# Exemple of pipeline PCA-GP-PCA type

In [1]:
import os
from pathlib import Path
import numpy as np

from sklearn.base import BaseEstimator, ClassifierMixin, RegressorMixin, TransformerMixin, MetaEstimatorMixin
from sklearn.compose import ColumnTransformer, TransformedTargetRegressor
from sklearn.decomposition import PCA
from sklearn.pipeline import Pipeline
from sklearn.preprocessing import MinMaxScaler, StandardScaler
from sklearn.datasets import make_regression
from sklearn.gaussian_process import GaussianProcessRegressor

from plaid.containers.dataset import Dataset
from plaid.containers.sample import Sample
from plaid.problem_definition import ProblemDefinition
from plaid.wrappers.sklearn import WrappedSklearnTransform, WrappedSklearnRegressor

## Load Rotor37 PLAID dataset

In [2]:
# data_dir = Path(os.environ['AIRFRANS_PLAID_DATASET_PATH'])
data_dir = Path('/gpfs_new/cold-data/InputData/public_datasets/data_challenge/Rotor37')

In [3]:
# dset = Dataset(data_dir/'dataset', processes_number=2)
dset = Dataset()
dset._load_from_dir_(data_dir/'dataset',ids = np.arange(13))
problem_def = ProblemDefinition(data_dir/'problem_definition')

FileNotFoundError: "\gpfs_new\cold-data\InputData\public_datasets\data_challenge\Rotor37\dataset" is not a directory or does not exist.
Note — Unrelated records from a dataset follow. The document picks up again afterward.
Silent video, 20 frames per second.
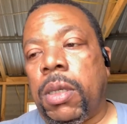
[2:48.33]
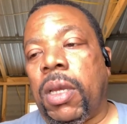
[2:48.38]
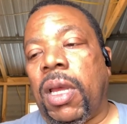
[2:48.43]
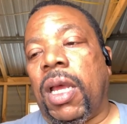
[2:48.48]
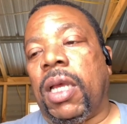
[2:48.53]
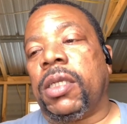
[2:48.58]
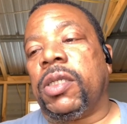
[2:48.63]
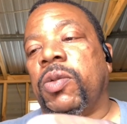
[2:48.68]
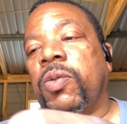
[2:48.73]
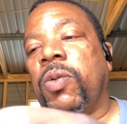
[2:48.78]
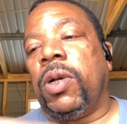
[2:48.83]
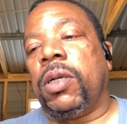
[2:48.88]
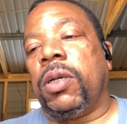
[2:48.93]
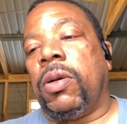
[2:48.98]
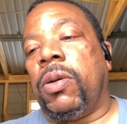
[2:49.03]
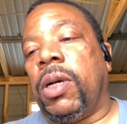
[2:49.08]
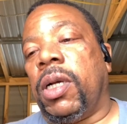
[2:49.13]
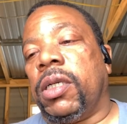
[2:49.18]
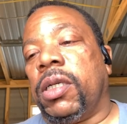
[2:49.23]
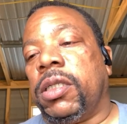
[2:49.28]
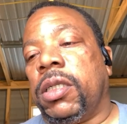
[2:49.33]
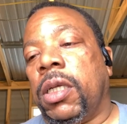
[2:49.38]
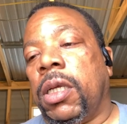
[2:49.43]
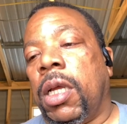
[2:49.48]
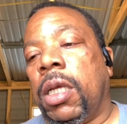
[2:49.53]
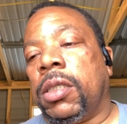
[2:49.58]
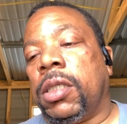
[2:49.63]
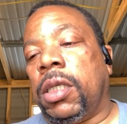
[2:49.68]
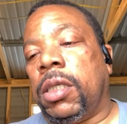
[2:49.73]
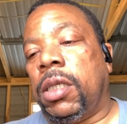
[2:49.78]
That's one question.
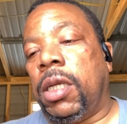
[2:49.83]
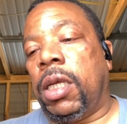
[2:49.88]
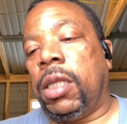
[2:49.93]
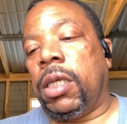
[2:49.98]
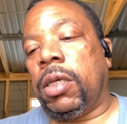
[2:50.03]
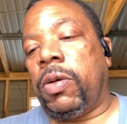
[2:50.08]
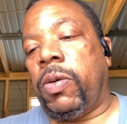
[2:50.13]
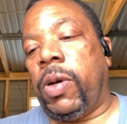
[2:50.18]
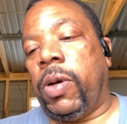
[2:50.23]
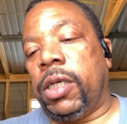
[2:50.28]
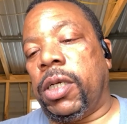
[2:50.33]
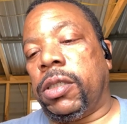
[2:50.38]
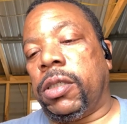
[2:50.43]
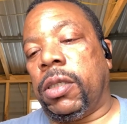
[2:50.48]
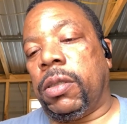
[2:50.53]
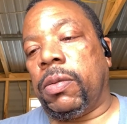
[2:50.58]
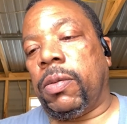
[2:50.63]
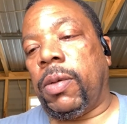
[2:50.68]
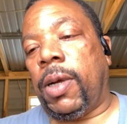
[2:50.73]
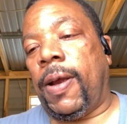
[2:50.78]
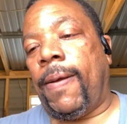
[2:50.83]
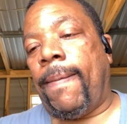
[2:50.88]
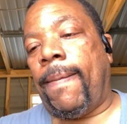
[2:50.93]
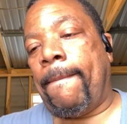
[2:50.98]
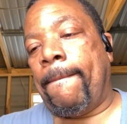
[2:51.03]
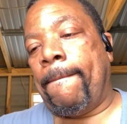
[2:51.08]
It's another question, right?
Abort

In [None]:
print(f"{dset.get_scalar_names()=}")
print(f"{dset.get_field_names()=}")

## PCA-GP-PCA as a sklearn `Pipeline`

### 1. Define the PCA for the shape embedding

In this example we only apply PCA to the first 8 columns

The last two columns are unchanged

In [None]:
NB_PCA_MODES = 8
from sklearn.decomposition import PCA
pca = WrappedSklearnTransform(
            PCA(NB_PCA_MODES),
            in_keys='field::all',
            # in_keys=['omega', 'compression_rate'],
            out_keys=[f'scalar::pca{i_mode}' for i_mode in range(NB_PCA_MODES)],
        )

In [None]:
pca.fit(dset, problem_def)

In [None]:
feats_to_reduce = list(range(8))
preprocessor = ColumnTransformer(
    transformers=[
        (
            "pca",
            PCA(n_components=8),
            feats_to_reduce,
        ),
    ],
    remainder="passthrough",
)
preprocessor

### 2. Define the output scaler for the output fields (MinMaxScaler + PCA)

In [None]:
postprocessor = Pipeline(
    [
        ("scaler", MinMaxScaler()),
        ("pca", PCA(n_components=9)),
    ]
)
postprocessor

### 3. Define the regressor

Y = GP(transformer(X)) where transformer(X) = postprocessor(X)

In [None]:
regressor = TransformedTargetRegressor(
    regressor=GaussianProcessRegressor(n_restarts_optimizer=3),
    check_inverse=False,
    transformer=postprocessor,
)
regressor

### 4. Combine to make the pipeline

In [None]:
model = Pipeline(
    steps=[
        ("preprocessor", preprocessor),
        ("scaler", StandardScaler()),
        ("regressor", regressor),
    ]
)
model

## Fit the model

In [None]:
model.fit(dset, problem_def)
model

## Predict on the training data

In [None]:
y_pred = model.predict(dset)

## Other way to define the pipeline

### 1. Define the regressor

In [None]:
regressor = Pipeline(
    steps=[
        ("preprocessor", preprocessor),
        ("scaler", StandardScaler()),
        ("regressor", GaussianProcessRegressor(n_restarts_optimizer=3)),
    ]
)
regressor

### 2. Combine to make the pipeline

In [None]:
model = TransformedTargetRegressor(
    regressor=regressor,
    check_inverse=False,
    transformer=postprocessor,
)
model